The plots below show the calibration for 9 random pixels. These plots can be generated using detectorcal.plot.plot_pixel_calibrations(volume, dark=dark, n_pixels=n), which will return fit lines and scatter plots showing measured- vs true intesity for n random pixels.

Calibrations for 9 random pixels

Step 2: Correct

Once the coefficients for the detector are found, they can be used to correct data aquired by the detector using correct_image. If you provide a flat field image (i.e., mean of flat field [sample free] images aquired with the CT sequence), the function will apply flat field correction. For flat field correction, the flat field is first smoothed (using the same gaussian smoothing as in step 1), then used to normalise the corrected image.

If there is likely to be any substantial changes in the optical system between aquiring the detector response volume and the sample image (e.g., dust on the sensor, etc), these changes can also be corrected using the flat field image. This is done by finding the residual differences between the estimated true flat field (smoothed) and the coefficient-corrected flat field (using coefficients found in step 1). The residuals can be removed from the smoothed flat field prior to flat field correction. Because the residuals themselves are prone to noise, removal of all residuals may introduce new artifacts. For this reason, only large (i.e., real) residuals should be removed. The user can define the number of standard deviations above which residuals will be removed (we suggest sigma = 3). By default the sigma argument is None meaning that the residual correction will not go ahead.

from detectorcal import correct_image
from skimage.io import imread

# get the coefficients (either using the method above or from file)
coefficients = imread('path/to/coefficients')

# get the image you wish to correct (shape = (z, y, x) or (y, x))
image = imread('path/to/image')

# get the dark field and flat field images for flat field correction
dark = imread('path/to/dark/field') # shape = (y, x)
flat = imread('path/to/flat/field') # shape = (y, x)

# obtain the corrected image
corrected = correct_image(image, coefficients, dark=dark, flat=flat)

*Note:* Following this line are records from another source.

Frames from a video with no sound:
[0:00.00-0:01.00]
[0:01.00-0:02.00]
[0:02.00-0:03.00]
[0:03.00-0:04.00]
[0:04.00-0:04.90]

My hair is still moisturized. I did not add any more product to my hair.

# if you wish to correct with residual correction
resid_corrected = correct_image(image, coefficients, dark=dark, flat=flat, sigma=3.)

correction

A reconstructed image both with and without correction. Figure modified from Croton et al. (2019).

Large Arrays

When the input volume is too large, the former code will raise a memory error. If this is the case, computation can still be completed by setting the use_dask flag as True. Using dask as a backend, this allows computations to be carried out and written to disk without ever exceeding RAM. If the array is too large to read in as a numpy array, please use dask or dask_image. When you input a dask array, the use_dask flag will automatically be set to True. Also note that when the corrected image is expected to be bigger-than-RAM, the file should be saved as a zarr or hdf5, as we do not currently support big tiffs.

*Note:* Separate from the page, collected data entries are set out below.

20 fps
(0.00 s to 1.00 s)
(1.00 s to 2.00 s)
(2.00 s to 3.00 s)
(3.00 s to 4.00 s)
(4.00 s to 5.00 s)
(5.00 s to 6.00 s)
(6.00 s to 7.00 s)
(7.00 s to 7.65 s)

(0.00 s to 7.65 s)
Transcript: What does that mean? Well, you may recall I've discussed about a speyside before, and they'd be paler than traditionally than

from dask_image.imread import imread
image = imread('path/to/image')

# save path as zarr or hdf5
save_path = 'path/to/which/to/save/corrected.zarr'

# obtain the corrected image
corrected = correct_image(image, coefficients, dark=dark, flat=flat, save_path=save_path)

Citations

If you use this software, please cite the following:

Croton, L.C., Ruben, G., Morgan, K.S., Paganin, D.M. and Kitchen, M.J., 2019. Ring artifact suppression in X-ray computed tomography using a simple, pixel-wise response correction. Optics express, 27(10), pp.14231-14245. https://doi.org/10.1364/OE.27.014231

In preparation:

L.C.P. Croton, G. Ruben, K.S. Morgan, A.S. McGovern, and M.J. Kitchen, Detector calibration for CT ring artifact suppression with polychromatic X-ray sources, in prep

Contribution

Community contributions are welcome! If you think of a way to imrpove efficiency or want to help us out with bugs, please reach out to us on the Issues page. Once you've done this, fork the repository and link the issue in your pull request. Contributions will be reviewed by the authors and will have to pass tests on GitHub Actions.